[Problem to solve]
Return the line containing "[0:01.00-0:02.00]" and every line beneath it through the end of the entries below, unchanged. Pictures stay out.
==================================================
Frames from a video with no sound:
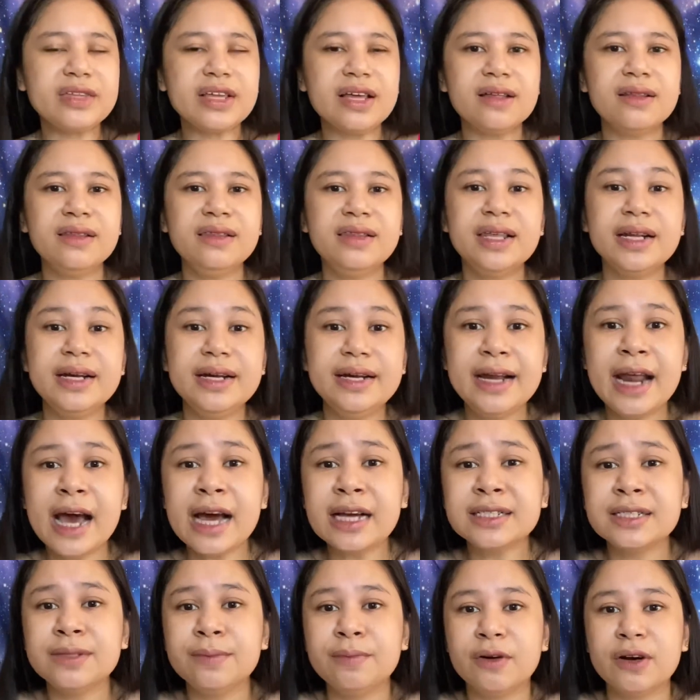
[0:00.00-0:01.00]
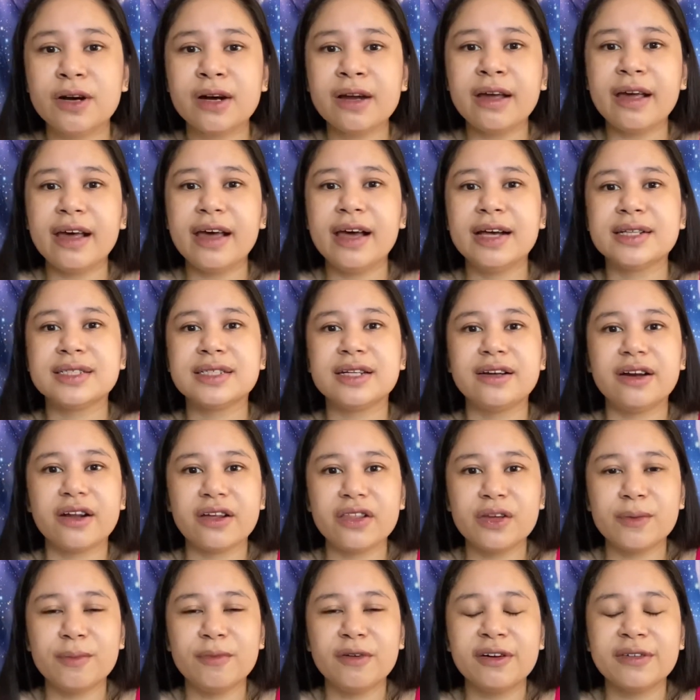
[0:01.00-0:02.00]
The next book is
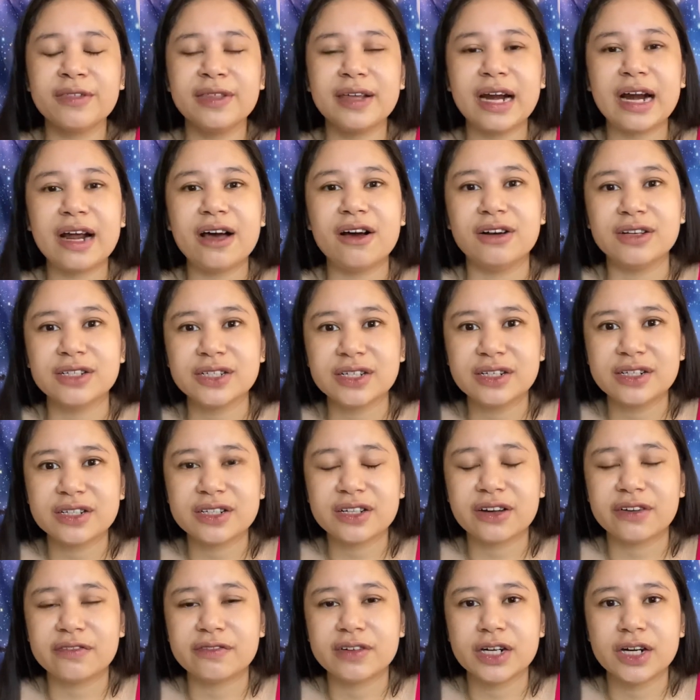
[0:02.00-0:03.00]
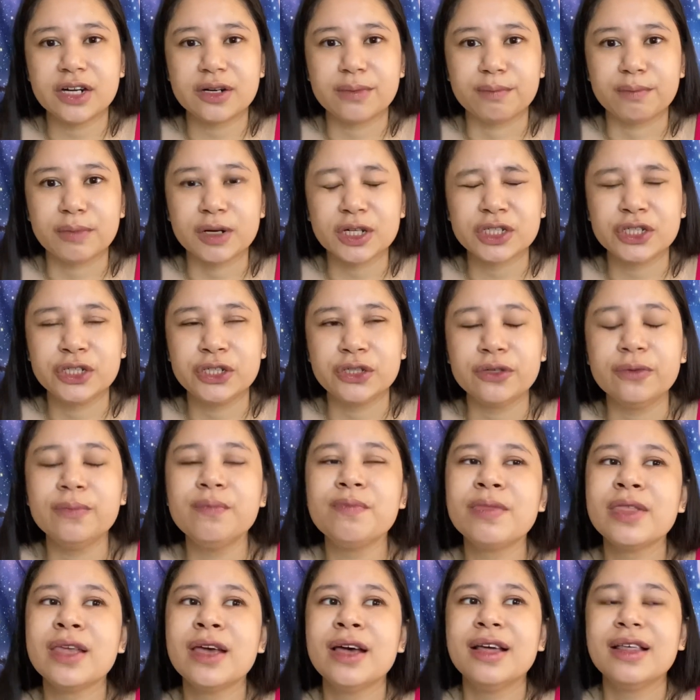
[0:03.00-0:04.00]
another book that I also discovered on BookTube,
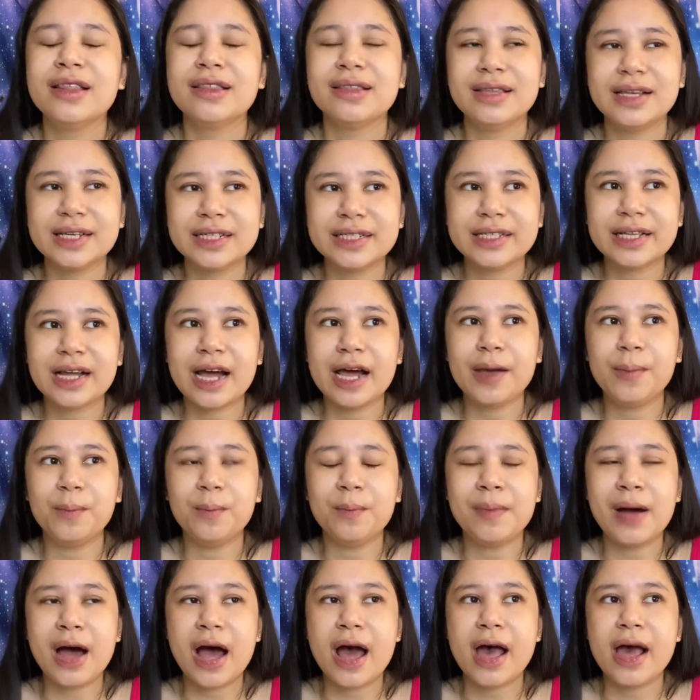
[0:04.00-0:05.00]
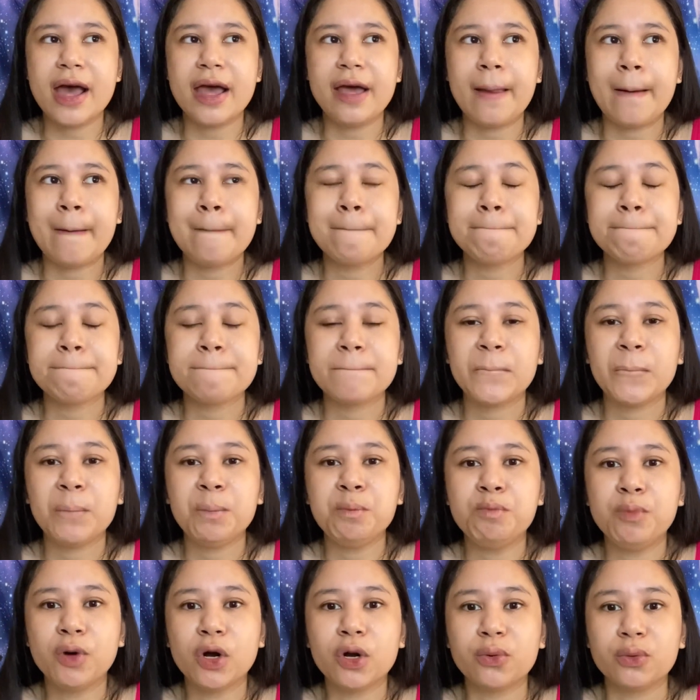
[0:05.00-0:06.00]
this time by
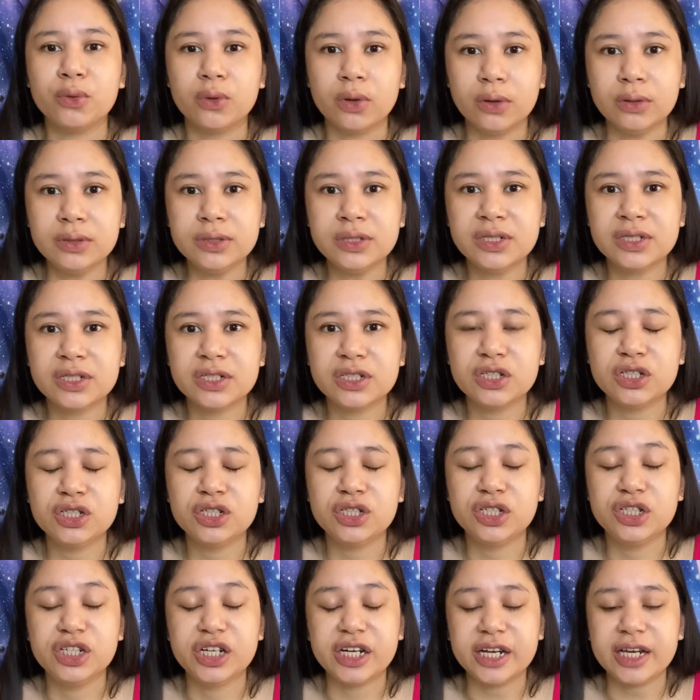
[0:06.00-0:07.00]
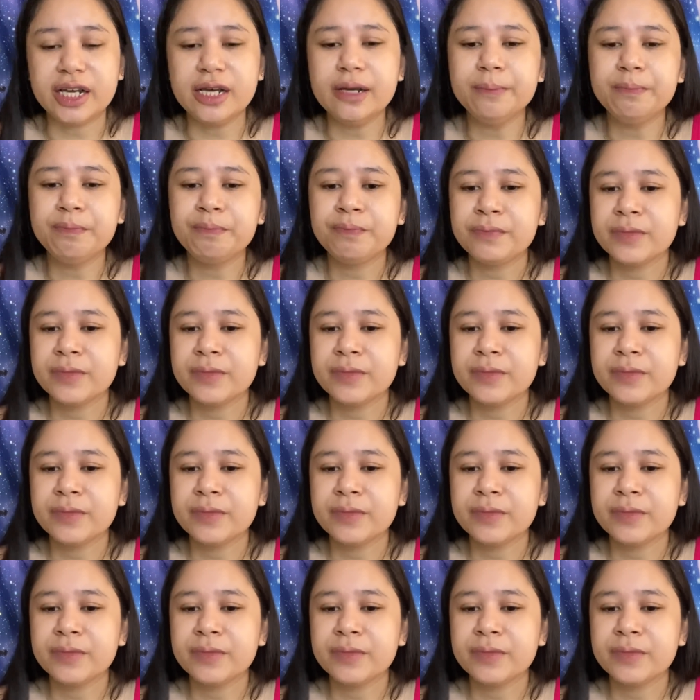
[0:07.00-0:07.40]
Book Roast G,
==================================================
[Solution for this exercise]
[0:01.00-0:02.00]
The next book is
[0:02.00-0:03.00]
[0:03.00-0:04.00]
another book that I also discovered on BookTube,
[0:04.00-0:05.00]
[0:05.00-0:06.00]
this time by
[0:06.00-0:07.00]
[0:07.00-0:07.40]
Book Roast G,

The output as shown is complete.